In the first year of its curbside recycling program, Westlake Village is more than halfway to its goal of cutting waste by 25% by 1995, a city official said Wednesday.
Combined diversion of household and commercial wastes from landfills was about 15.6%, Planning Director Bob Theobald said.
The amount of waste from homes that went into landfills declined by 27% in the first quarter after the introduction of curbside recycling in February, Theobald said.
The decline in waste from businesses was smaller--about 7.6%--but is expected to pick up as the city expands its commercial recycling program, he said.
State law requires cities and counties to cut waste by 50% through recycling by the year 2000. Penalties of up to $10,000 per day may be imposed for noncompliance.

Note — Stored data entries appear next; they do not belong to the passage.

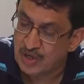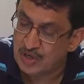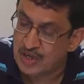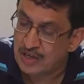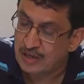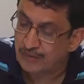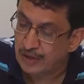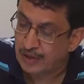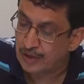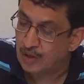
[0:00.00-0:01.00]
is an
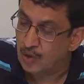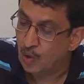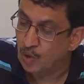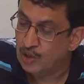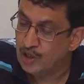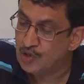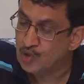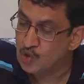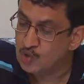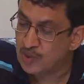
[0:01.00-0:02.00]
infant, only
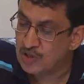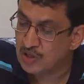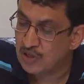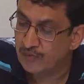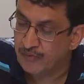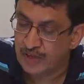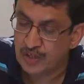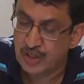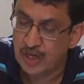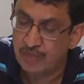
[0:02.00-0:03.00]
use personal effects
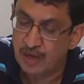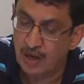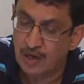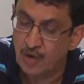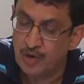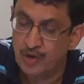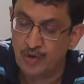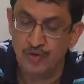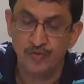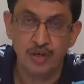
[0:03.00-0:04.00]
shall be allowed
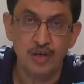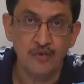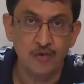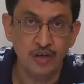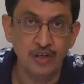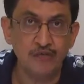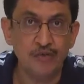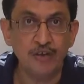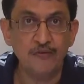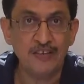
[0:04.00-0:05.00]
duty free. For
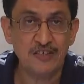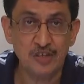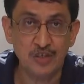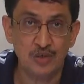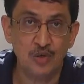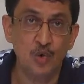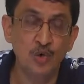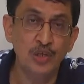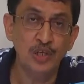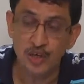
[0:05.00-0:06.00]
infant passenger, only
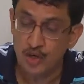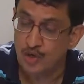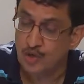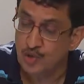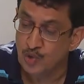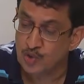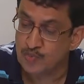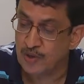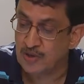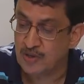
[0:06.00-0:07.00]
use
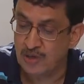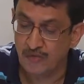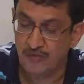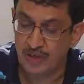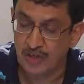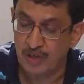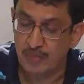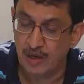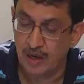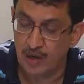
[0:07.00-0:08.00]
personal effects shall be
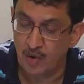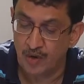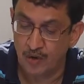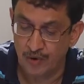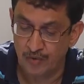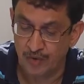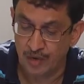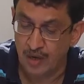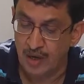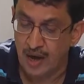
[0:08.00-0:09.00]
allowed duty free.
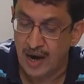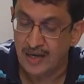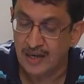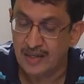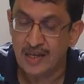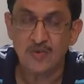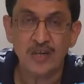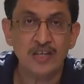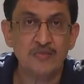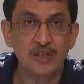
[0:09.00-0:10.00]
And then there is one
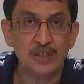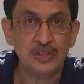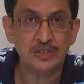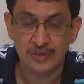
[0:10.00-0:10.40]
exception.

Westlake Village residents "seem to be embracing this enthusiastically," said Theobald, adding that about 52% of eligible households are participating in the program each week, lining the streets with blue recycling bins.
"I think we are doing very well. . . . I would think we are not going to have problem making 25% by 1995," Theobald said.
Theobald said Westlake Village's small population--about 7,500 residents--made implementing the recycling program comparatively simple. Los Angeles is still introducing curbside recycling to residents.
The city has contracted with several private firms to collect fees and pick up recyclable materials. Fees cover only a portion of the $70,000 yearly cost of running the recycling program, he said.
About 189.5 tons of paper, metal, glass and plastics were recycled from city residences in the first quarter, and about 77.5 tons of commercial waste were recycled.